What is needed:
Without carrying over a single picture, write out the records below exactly.

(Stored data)
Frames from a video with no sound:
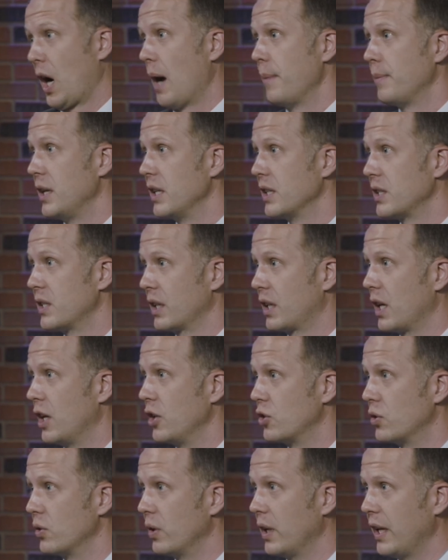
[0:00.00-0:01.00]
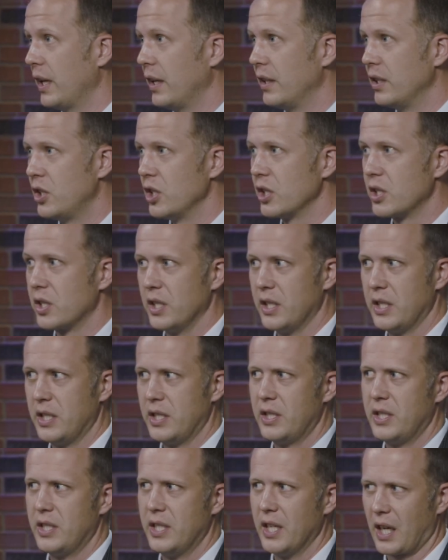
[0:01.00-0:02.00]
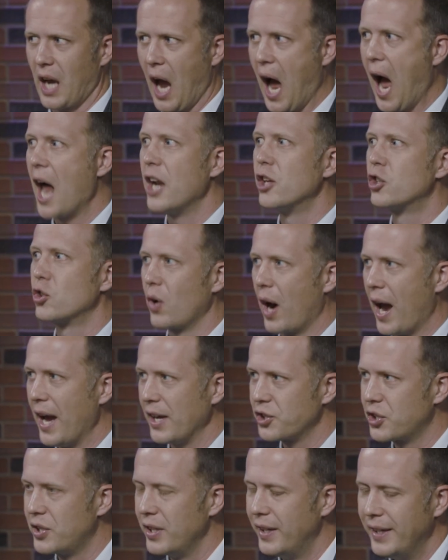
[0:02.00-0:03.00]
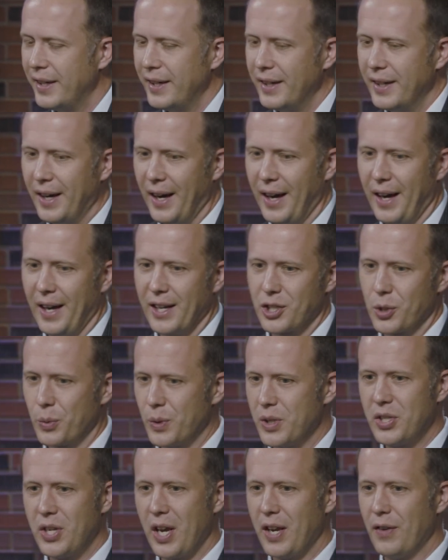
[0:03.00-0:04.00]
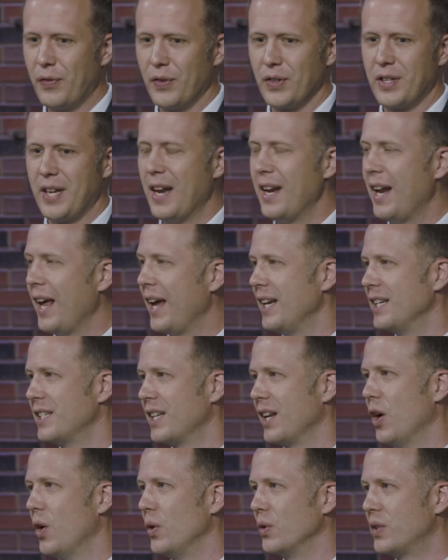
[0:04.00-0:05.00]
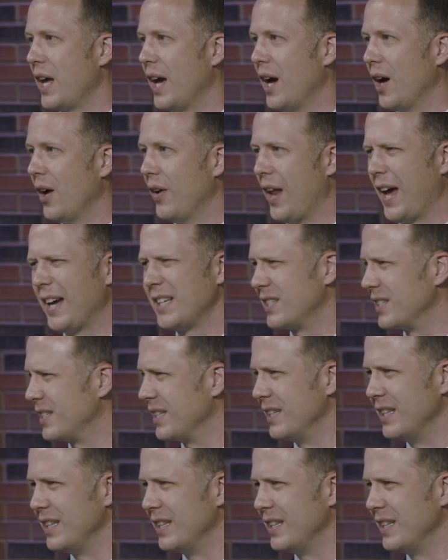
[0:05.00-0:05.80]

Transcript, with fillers: communistic country, right. and just the the contrast uh, so we stayed for 10 days in a hotel, nicest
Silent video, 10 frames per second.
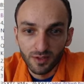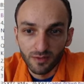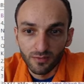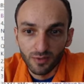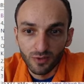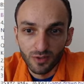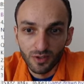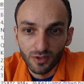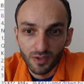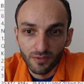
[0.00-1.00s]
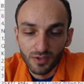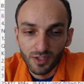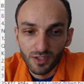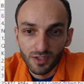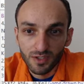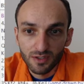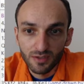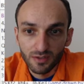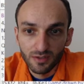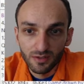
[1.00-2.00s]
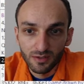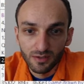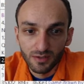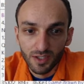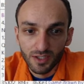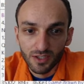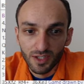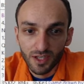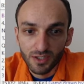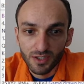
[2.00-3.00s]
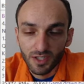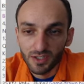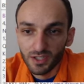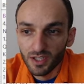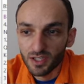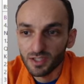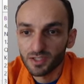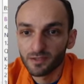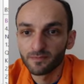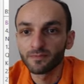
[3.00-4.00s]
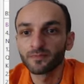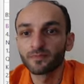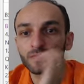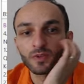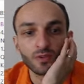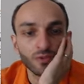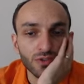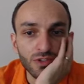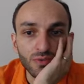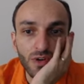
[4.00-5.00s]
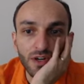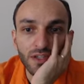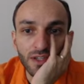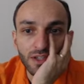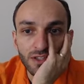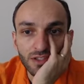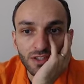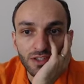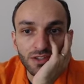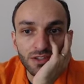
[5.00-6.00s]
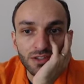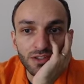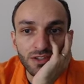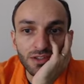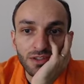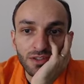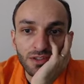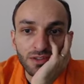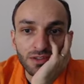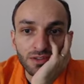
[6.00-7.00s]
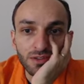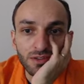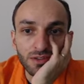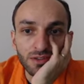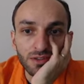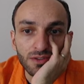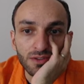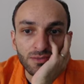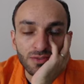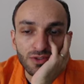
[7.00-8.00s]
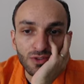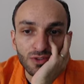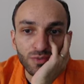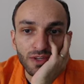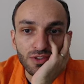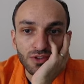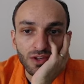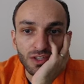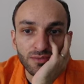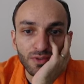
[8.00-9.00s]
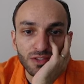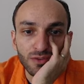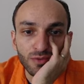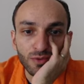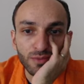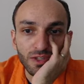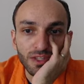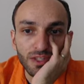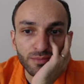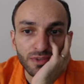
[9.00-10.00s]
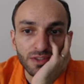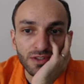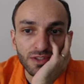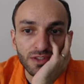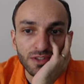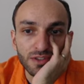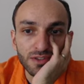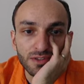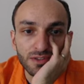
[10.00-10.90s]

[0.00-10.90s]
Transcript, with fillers: f4 f6 takes takes takes takes rook c1 and here uh, it's not much tiny better for black I played this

Answer:
Frames from a video with no sound:
[0:00.00-0:01.00]
[0:01.00-0:02.00]
[0:02.00-0:03.00]
[0:03.00-0:04.00]
[0:04.00-0:05.00]
[0:05.00-0:05.80]

Transcript, with fillers: communistic country, right. and just the the contrast uh, so we stayed for 10 days in a hotel, nicest
Silent video, 10 frames per second.
[0.00-1.00s]
[1.00-2.00s]
[2.00-3.00s]
[3.00-4.00s]
[4.00-5.00s]
[5.00-6.00s]
[6.00-7.00s]
[7.00-8.00s]
[8.00-9.00s]
[9.00-10.00s]
[10.00-10.90s]

[0.00-10.90s]
Transcript, with fillers: f4 f6 takes takes takes takes rook c1 and here uh, it's not much tiny better for black I played this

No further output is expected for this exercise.